### What is needed
Leave the images out, and copy each of the records below exactly.

___ Listed records ___

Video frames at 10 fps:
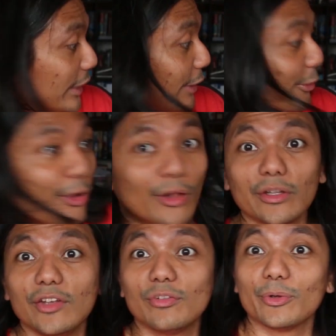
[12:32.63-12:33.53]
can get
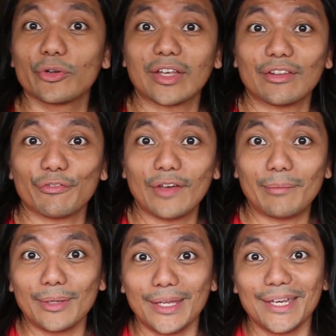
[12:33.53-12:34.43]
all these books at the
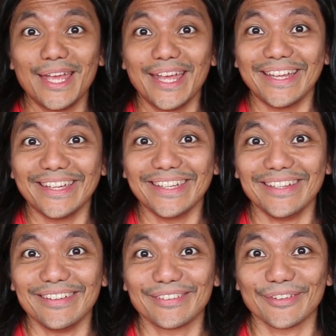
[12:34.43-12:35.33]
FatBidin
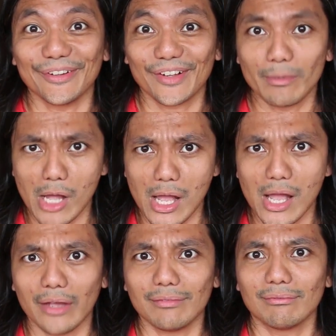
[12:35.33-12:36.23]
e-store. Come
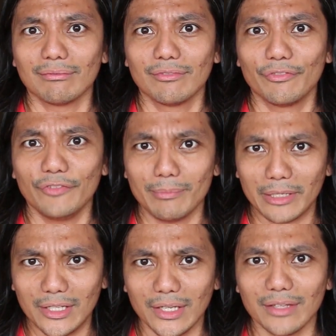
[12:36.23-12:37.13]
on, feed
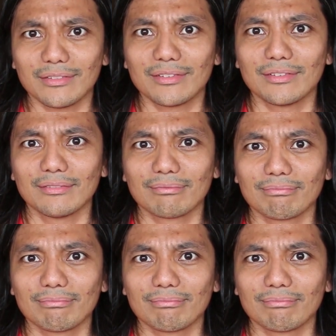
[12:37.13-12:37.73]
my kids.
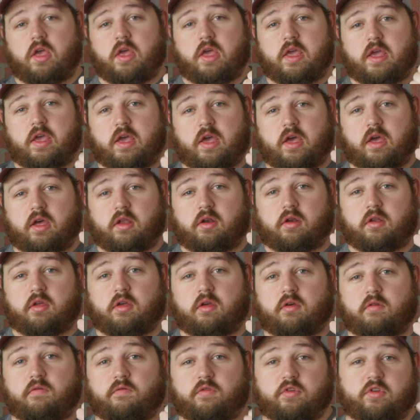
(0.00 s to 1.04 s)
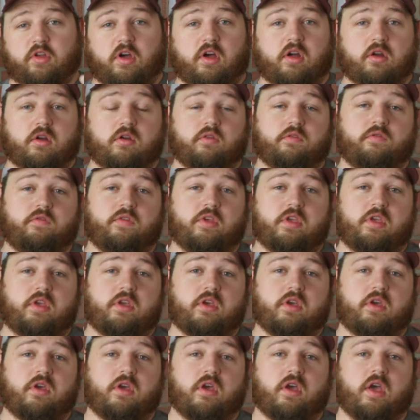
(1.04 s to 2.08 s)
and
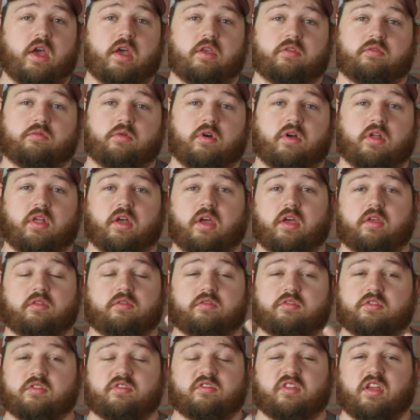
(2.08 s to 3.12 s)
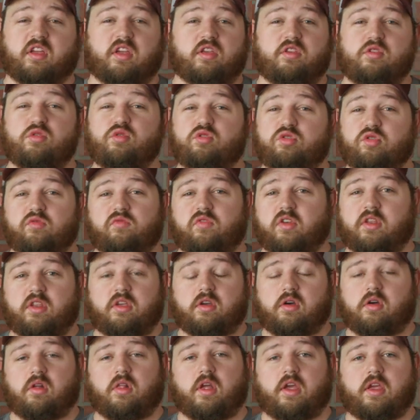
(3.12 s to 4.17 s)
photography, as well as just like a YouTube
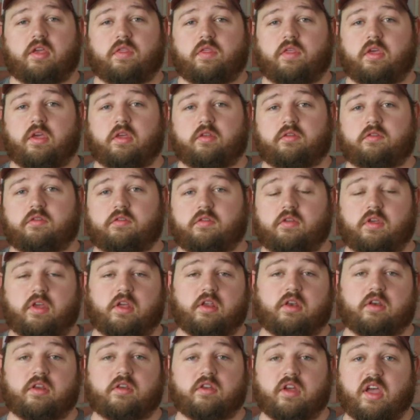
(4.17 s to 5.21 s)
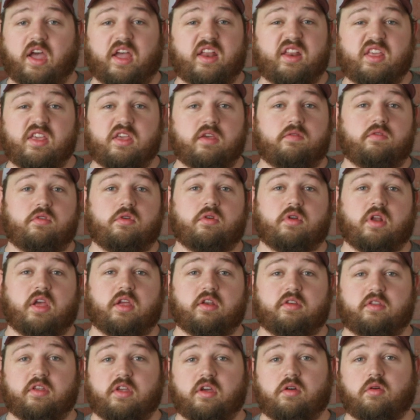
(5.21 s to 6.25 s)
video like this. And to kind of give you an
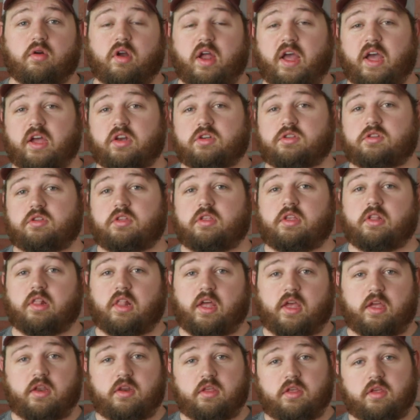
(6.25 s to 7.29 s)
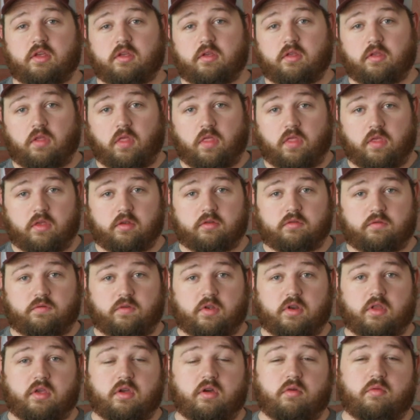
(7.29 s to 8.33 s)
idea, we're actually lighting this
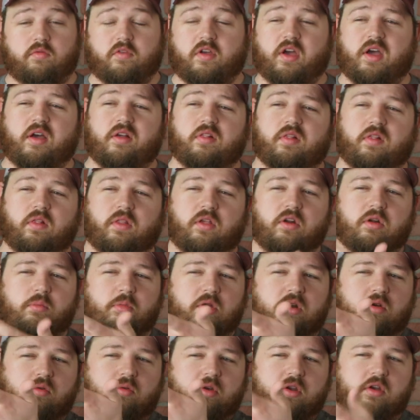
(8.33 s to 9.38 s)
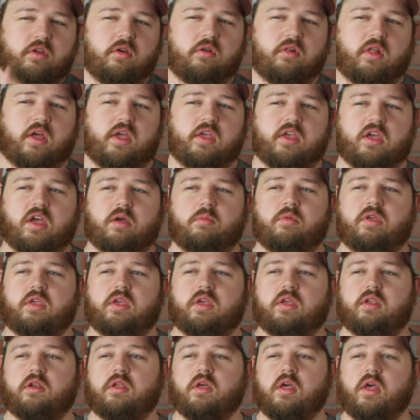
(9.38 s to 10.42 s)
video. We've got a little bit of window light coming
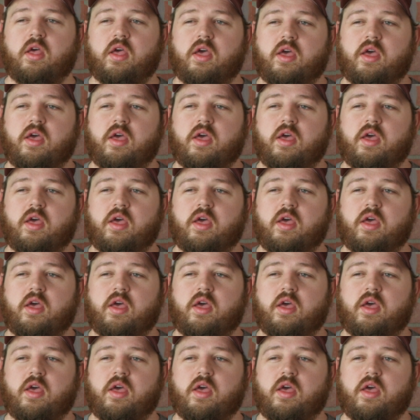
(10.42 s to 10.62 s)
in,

___

### Task output
Video frames at 10 fps:
[12:32.63-12:33.53]
can get
[12:33.53-12:34.43]
all these books at the
[12:34.43-12:35.33]
FatBidin
[12:35.33-12:36.23]
e-store. Come
[12:36.23-12:37.13]
on, feed
[12:37.13-12:37.73]
my kids.
(0.00 s to 1.04 s)
(1.04 s to 2.08 s)
and
(2.08 s to 3.12 s)
(3.12 s to 4.17 s)
photography, as well as just like a YouTube
(4.17 s to 5.21 s)
(5.21 s to 6.25 s)
video like this. And to kind of give you an
(6.25 s to 7.29 s)
(7.29 s to 8.33 s)
idea, we're actually lighting this
(8.33 s to 9.38 s)
(9.38 s to 10.42 s)
video. We've got a little bit of window light coming
(10.42 s to 10.62 s)
in,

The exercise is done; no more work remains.